General News of Monday, 1 March 2021

Source: mynewsgh.com

Free speech in Ghana has been under constant attack since Akufo-Addo won 2016 election – Manasseh

Manasseh Azure Awuni, freelance Investigative Journalist Manasseh Azure Awuni, freelance Investigative Journalist

Investigative journalist Manasseh Azure Awuni has said Ghana’s press freedom has been under attack since 2017 when Nana Akufo-Addo became President in 2017.

According to the journalist the environment that fosters free speech in Ghana has become hostile revealing that a number of journalists who agree with him opt to not to say same publicly but if the government put its ears to the ground, it would hear.

In an article he authored, he wrote: “the environment for free speech became hostile since the Akufo-Addo-led NPP took over the reins of government in 2017”.

Mr. Manasseh Azure said the closure of some pro-opposition radio station “appeared like a targeted closure…” was said Minister-designate for communication “feigned ignorance” when questioned.

“What appeared like a targeted closure of opposition radio stations happened under this government, and when the Minister for Communications appeared before parliament’s Appointments Committee for vetting, she fumbled and feigned ignorance when Mohammed Muntaka Mubarak showed her evidence of apparent partiality in the application of the law that was used to shut down Radio Gold, XYZ and others.” He wrote.

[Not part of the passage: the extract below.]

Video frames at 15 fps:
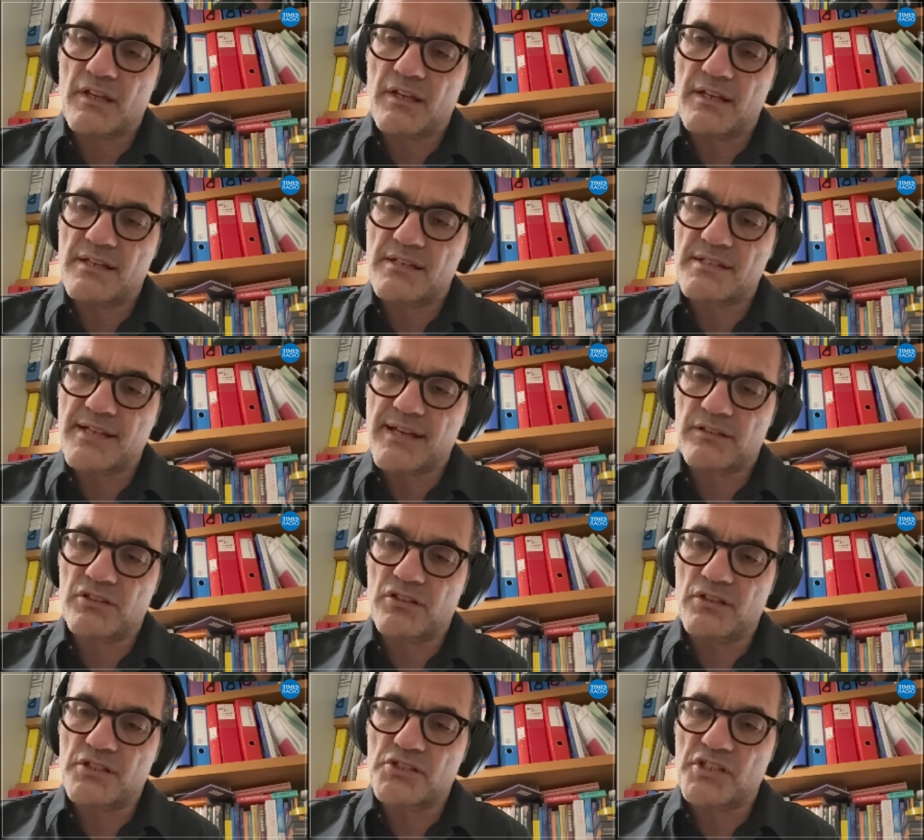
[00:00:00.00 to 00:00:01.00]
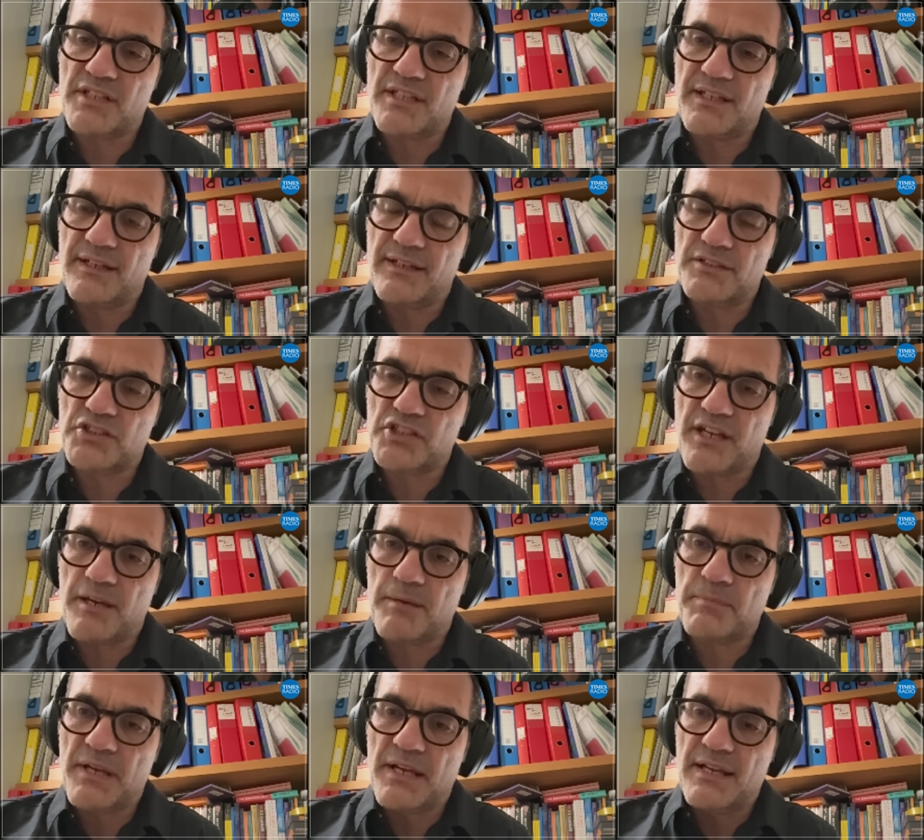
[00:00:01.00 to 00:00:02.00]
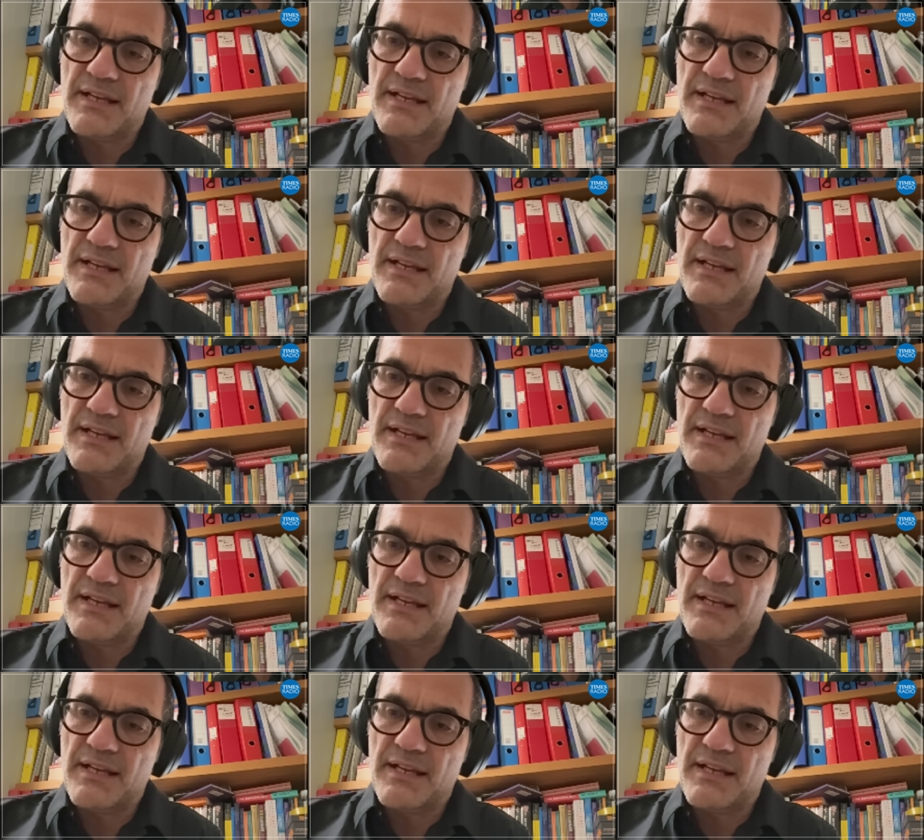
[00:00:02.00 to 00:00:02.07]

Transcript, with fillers: uh, technology chip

“With these and other subtle intimidations the media suffered in the past four years, one does not need a soothsayer to divine the fate of journalists and media houses that are critical of the government. But your government and its officials are still living in denial.” He fired Oppong Nkrumah who is Information Minister-designate.

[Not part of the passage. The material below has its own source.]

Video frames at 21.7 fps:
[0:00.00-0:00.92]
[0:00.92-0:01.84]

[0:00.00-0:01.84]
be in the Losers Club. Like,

Comparing the previous John Mahama administration to the Akufo-Addo government, Manasseh Azure said the atmosphere in the former was “very free and safe for journalists”.

“I rejected state security protection when Dr. Omane Boamah, the Communications Minister under John Mahama, offered me police after the president’s Ford “Gift” Story in 2016. The atmosphere was very free and safe for journalists. I felt safe enough to reject it.

The current dispensation is, however, different. The first time I made an official complaint to the CID Headquarters after receiving death threats was in 2017. You can verify. Apart from my editor at Joy FM and a handful of people, not many heard about it.

Many journalists have gone through worse than what is in the public. The internal pressures that are put on some journalists by their employers who cannot soak the pressure from some top government officials are killing critical journalism. You may do your independent fact-finding if you doubt me.”